_Task requirements:_ Would you please set down, word for word, the lines from the one with "[1:47.93-1:48.93]" through the final line of the data below, omitting any pictures?

▽

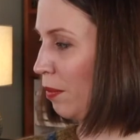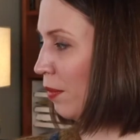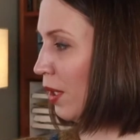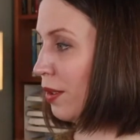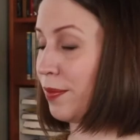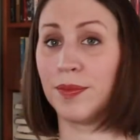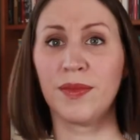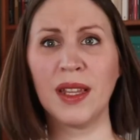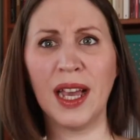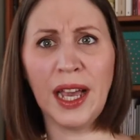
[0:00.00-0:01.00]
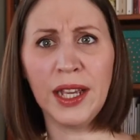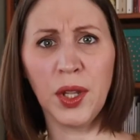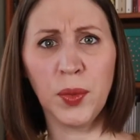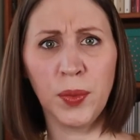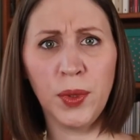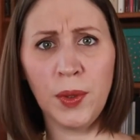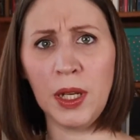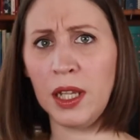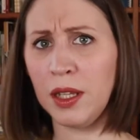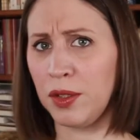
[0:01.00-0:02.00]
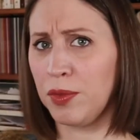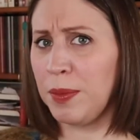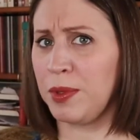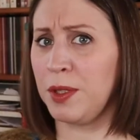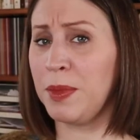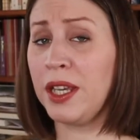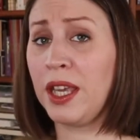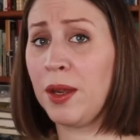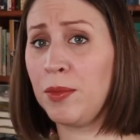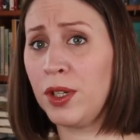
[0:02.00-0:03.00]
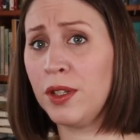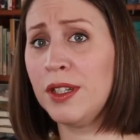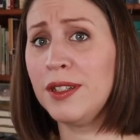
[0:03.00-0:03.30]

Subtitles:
Oh, I got rudely interrupted by a camera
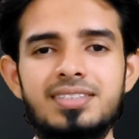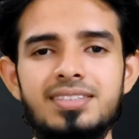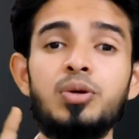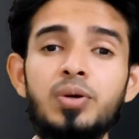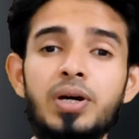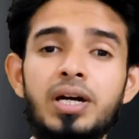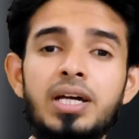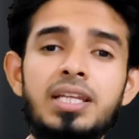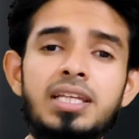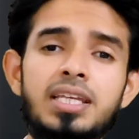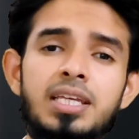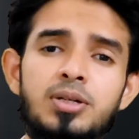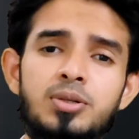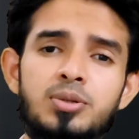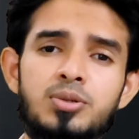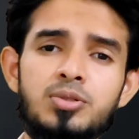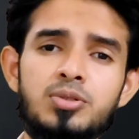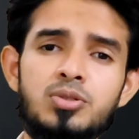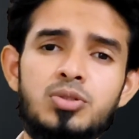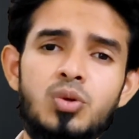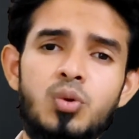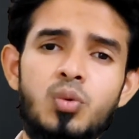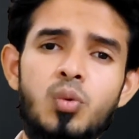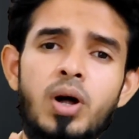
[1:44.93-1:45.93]
You can
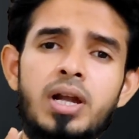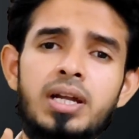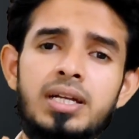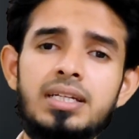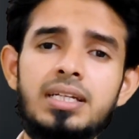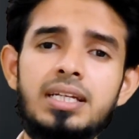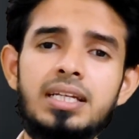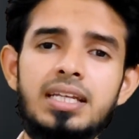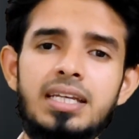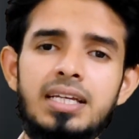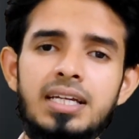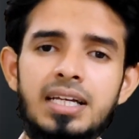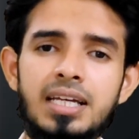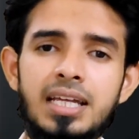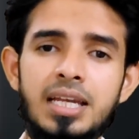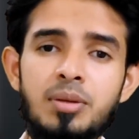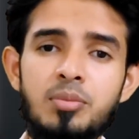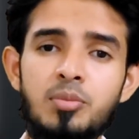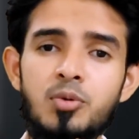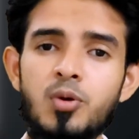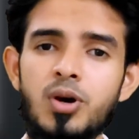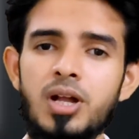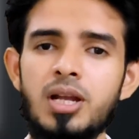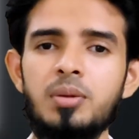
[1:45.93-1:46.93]
use one-click
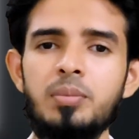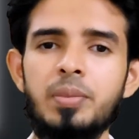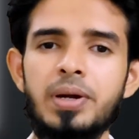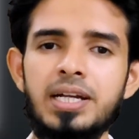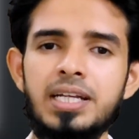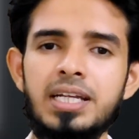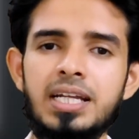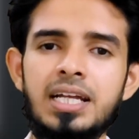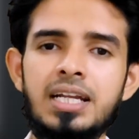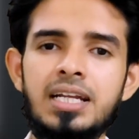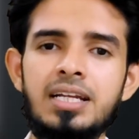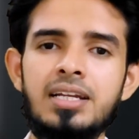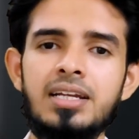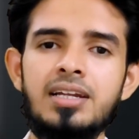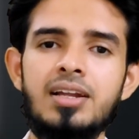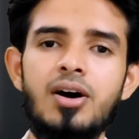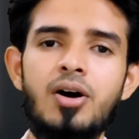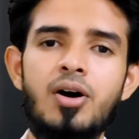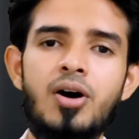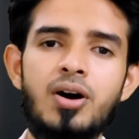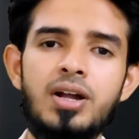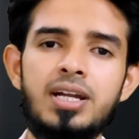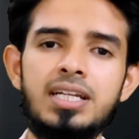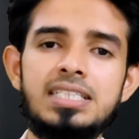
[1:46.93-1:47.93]
removal button
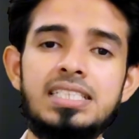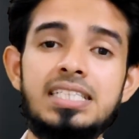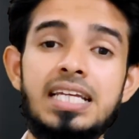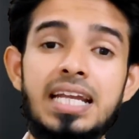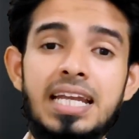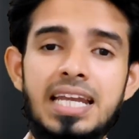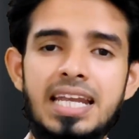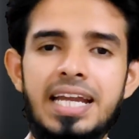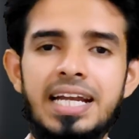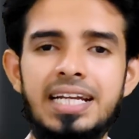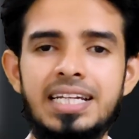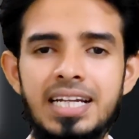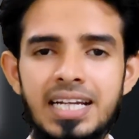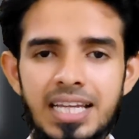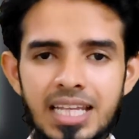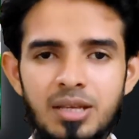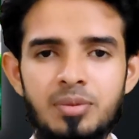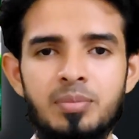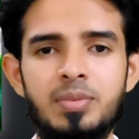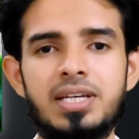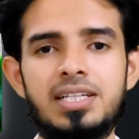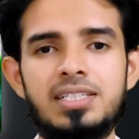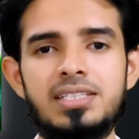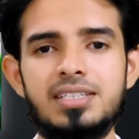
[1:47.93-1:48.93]
on generated
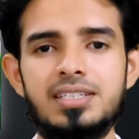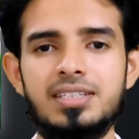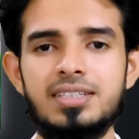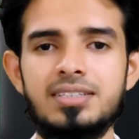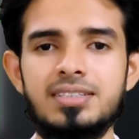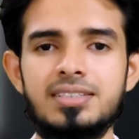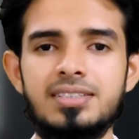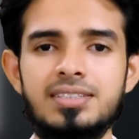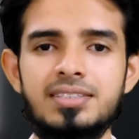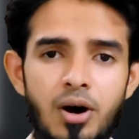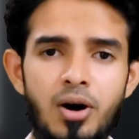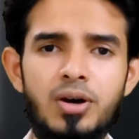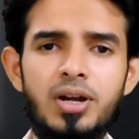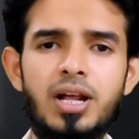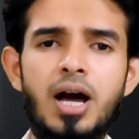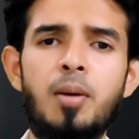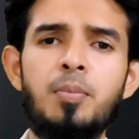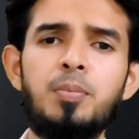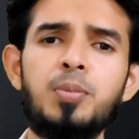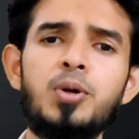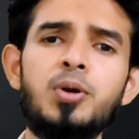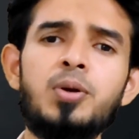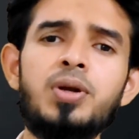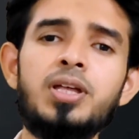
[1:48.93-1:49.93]
images or
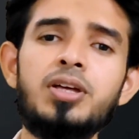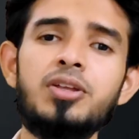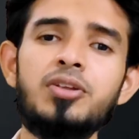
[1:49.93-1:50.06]
upload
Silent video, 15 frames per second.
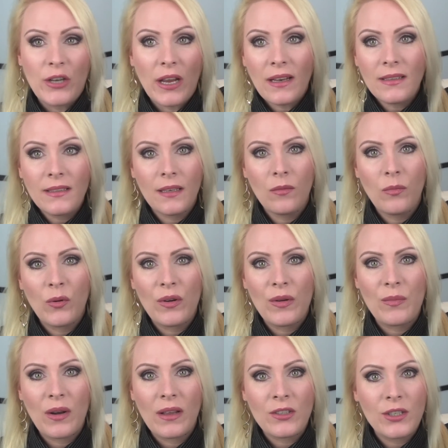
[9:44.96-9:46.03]
Charlotte
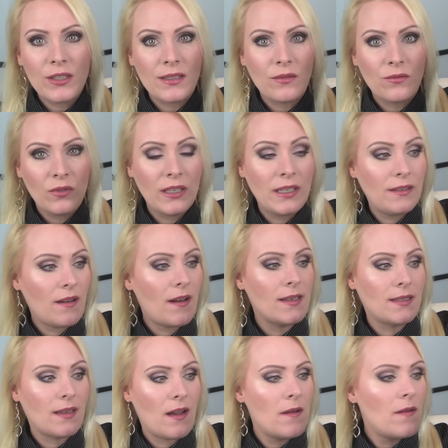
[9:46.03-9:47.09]
Tilbury blushes are really
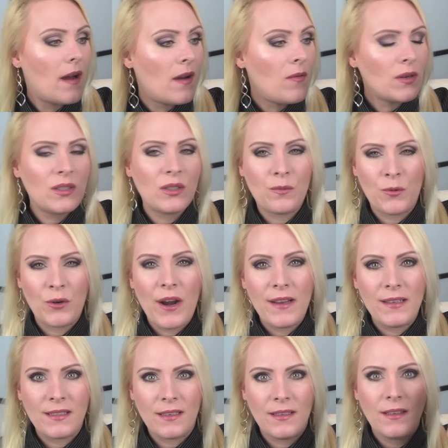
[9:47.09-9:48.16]
nice. I, I was
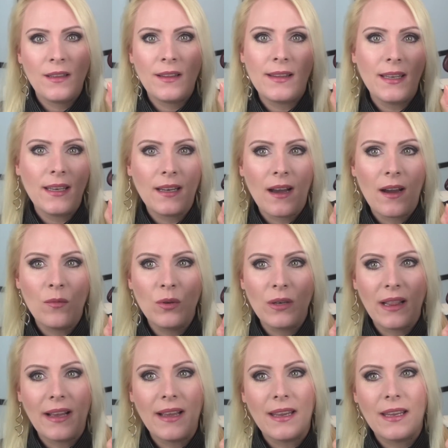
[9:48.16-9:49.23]
surprised. I didn't think I
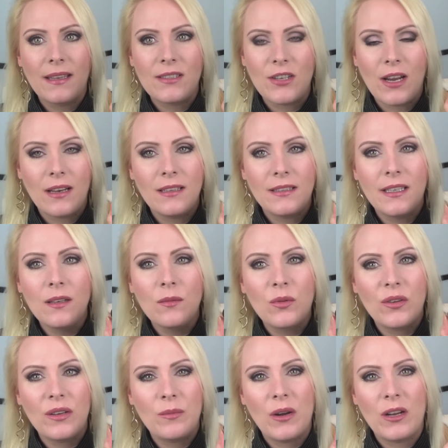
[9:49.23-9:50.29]
would like Charlotte
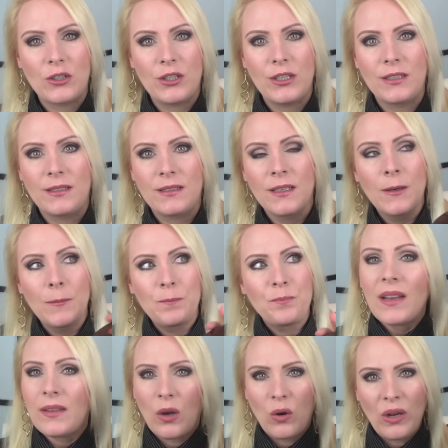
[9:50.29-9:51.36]
Tilbury blushes.
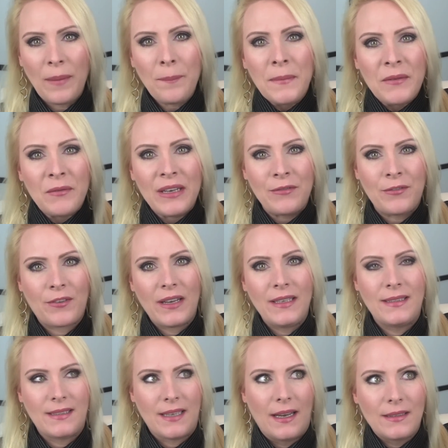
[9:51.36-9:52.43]
No, let me
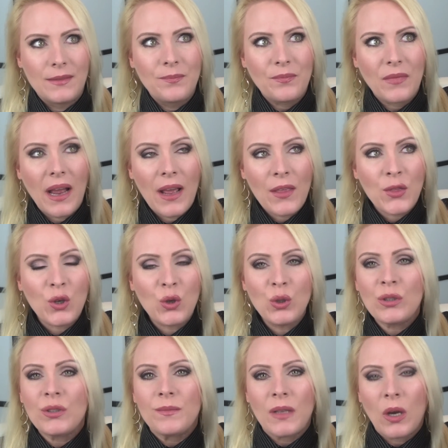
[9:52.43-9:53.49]
rephrase that. I
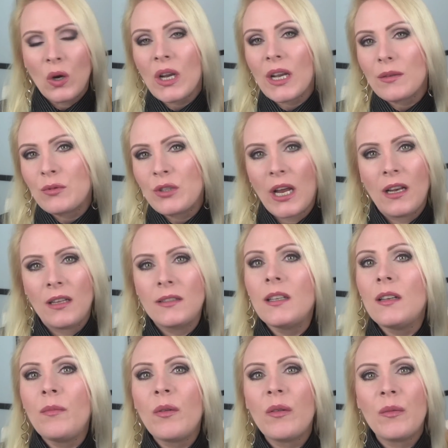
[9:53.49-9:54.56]
thought, oh, Charlotte
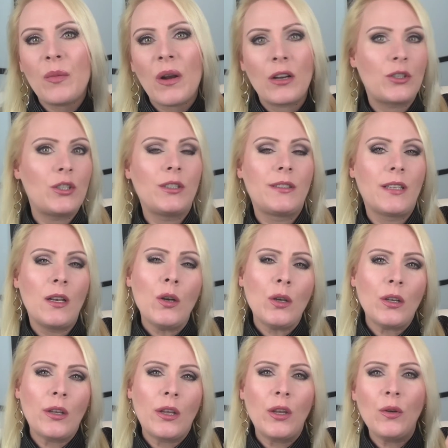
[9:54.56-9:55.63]
Tilbury blushes, they
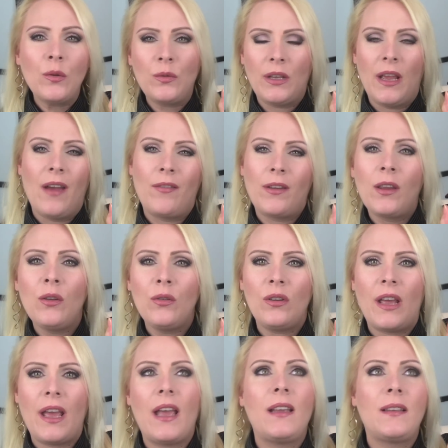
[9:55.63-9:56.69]
look cute, they have a
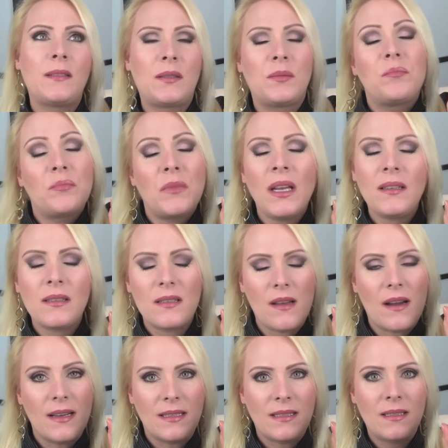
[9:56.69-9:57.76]
cute case, it's
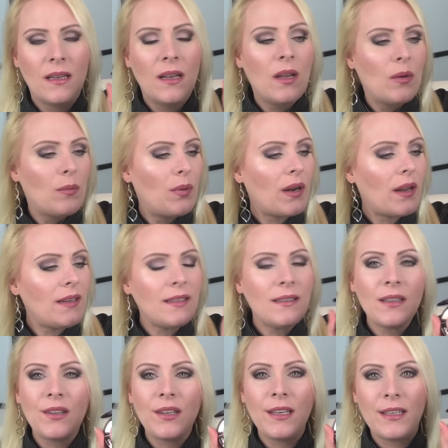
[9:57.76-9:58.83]
nice. But I
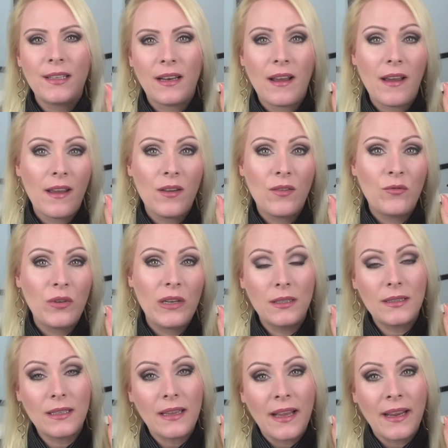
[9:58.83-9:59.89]
didn't think that I
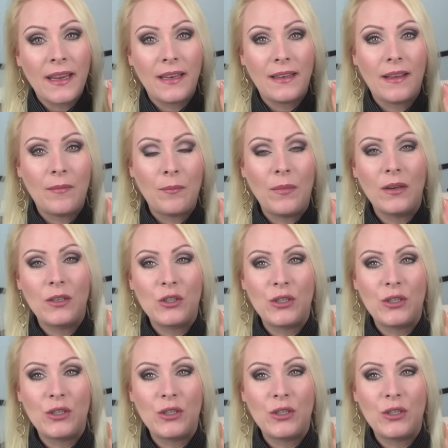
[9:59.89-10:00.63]
would like it that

△

_Response below:_
[1:47.93-1:48.93]
on generated
[1:48.93-1:49.93]
images or
[1:49.93-1:50.06]
upload
Silent video, 15 frames per second.
[9:44.96-9:46.03]
Charlotte
[9:46.03-9:47.09]
Tilbury blushes are really
[9:47.09-9:48.16]
nice. I, I was
[9:48.16-9:49.23]
surprised. I didn't think I
[9:49.23-9:50.29]
would like Charlotte
[9:50.29-9:51.36]
Tilbury blushes.
[9:51.36-9:52.43]
No, let me
[9:52.43-9:53.49]
rephrase that. I
[9:53.49-9:54.56]
thought, oh, Charlotte
[9:54.56-9:55.63]
Tilbury blushes, they
[9:55.63-9:56.69]
look cute, they have a
[9:56.69-9:57.76]
cute case, it's
[9:57.76-9:58.83]
nice. But I
[9:58.83-9:59.89]
didn't think that I
[9:59.89-10:00.63]
would like it that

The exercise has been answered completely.